Gathering Evidence for Construct Validity

  • There are 2 main ways that we can obtain scientific evidence for construct validity:
  • 1) Gathering Theoretical Evidence: (see above)
  • The nomological network;
  • Proposal of experimental hypotheses;
  • 2) Gathering Psychometric evidence:
  • Evidence of reliability;
  • Convergent and discriminant validity;
  • Experimental interventions;
  • Let's consider some of the psychometric evidence in a bit more detail.
  • Reliability:
  • Recall that reliability is a necessary characteristic for a psychological test.
  • High reliability scores generally indicate that a single theoretical construct is present.
  • Also, psychological testing theory suggests that a test should not have a stronger correlation with any other variable than it does with itself. With this in mind, reliability estimates may be used to evaluate the relative strength of a test's correlations with other variables that are related to the theoretical construct.
  • Convergent and Discriminant Validity:
  • If a test is construct valid, then we should expect that our test's scores will correlate strongly with the scores on other tests that measure the same construct. This is termed convergent validity.
  • This raises another intriguing question. If we already have a test that measures some construct, why would we want to develop another one?
  • Discriminant validity is the opposite of convergent validity. If different constructs are not consider to be related then we should expect to find no correlation between test scores measuring these different constructs.
  • The Multitrait-Multimethod Design: This method creatively combines the need to collect evidence of convergent and discriminant validity, and reliability into one research study.
  • With this method researchers can test for convergence across different measures of the same construct, and for divergence between measures of related but conceptually different constructs.
  • In essence, you choose 3 constructs that are unrelated in theory and 3 different types of tests (i.e., maximal performance, projective, and peer review) that measure each of the concepts.
  • You then collect data on each participate in the study on each construct and using each method. Each person should have 9 scores.
  • You should then generate a correlation matrix. Your headings for the horizontal and vertical axis of the matrix should be identical, and include the method name and construct being measured. Your correlation matrix should have 81 possible values. See table 8.7, p. 163 of your text.
  • We'll go through the table in class.
  • The multitrait-multimethod design is an efficient and very informative method for studying construct validity. Be sure you understand it. It makes for a great final exam question! Hint, hint!!
  • Experimental Intervention:
  • When a test is used as an independent or dependent variable in a research study, the results of the study can make a substantial contribution to the argument of construct validity. How?
  • Hint: Think of a significant difference between pre- and post-test scores on some construct that was predicted to change due to experimental treatment.

Factor Analysis (FA)

- Note: Your text briefly describes FA in chapter 4, p. 81-83.

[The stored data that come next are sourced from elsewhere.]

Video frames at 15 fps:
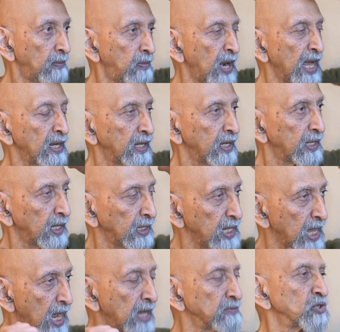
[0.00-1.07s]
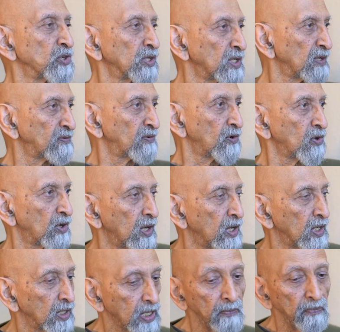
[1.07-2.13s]
a blanket and the arms on the floor.
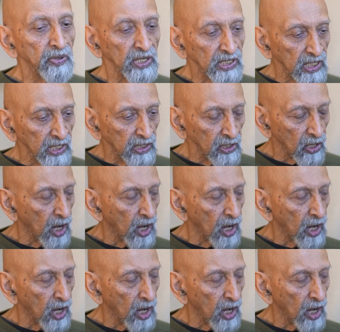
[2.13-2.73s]
Completely the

  • FA is an analytical/statistical technique based on correlation that takes a large number of interrelated variables or items on a test/scale and reduces them to a smaller number of latent or hidden dimensions that we refer to as factors.
  • FA has helped researchers and test developers to broaden studies of construct validity by allowing investigation of the underlying factors that a test is measuring. This is called confirmatory FA.
  • Using FA allows test developers to consider the underlying theory associated with the construct in question, and to propose a set of underlying factors that they expect the test to contain. Developers then conduct FA to see whether the factors they proposed exist. If the factors do exist, then this is considered good evidence of construct validity.
  • Consider that you administered a 50-question test intended to measures self-control in young offenders to 100 troubled youth. After reviewing the literature you find that adolescent self-control has at least 3 underlying features termed impulsiveness, self-centeredness, and physical activity. To see if the test you used has construct validity you may want to run a FA and see if 3 underlying factors emerge from your test sample.
  • Factors are determined by relating each test question's relationship to the other test questions. As test questions begin to group together, they begin to form factors. These factors underlie dimensions of questions that measure the same attribute or trait.
  • You can name the factors by looking at the questions that were grouped together to form each factor. Names are generally based on the content of the questions that group together or most highly correlated.
  • There are many ways of conducting a factor analysis that depend on basic assumptions, like if the underlying factors are not correlated (independent) or dependent (correlated).
  • We'll do a few examples in class using SPSS.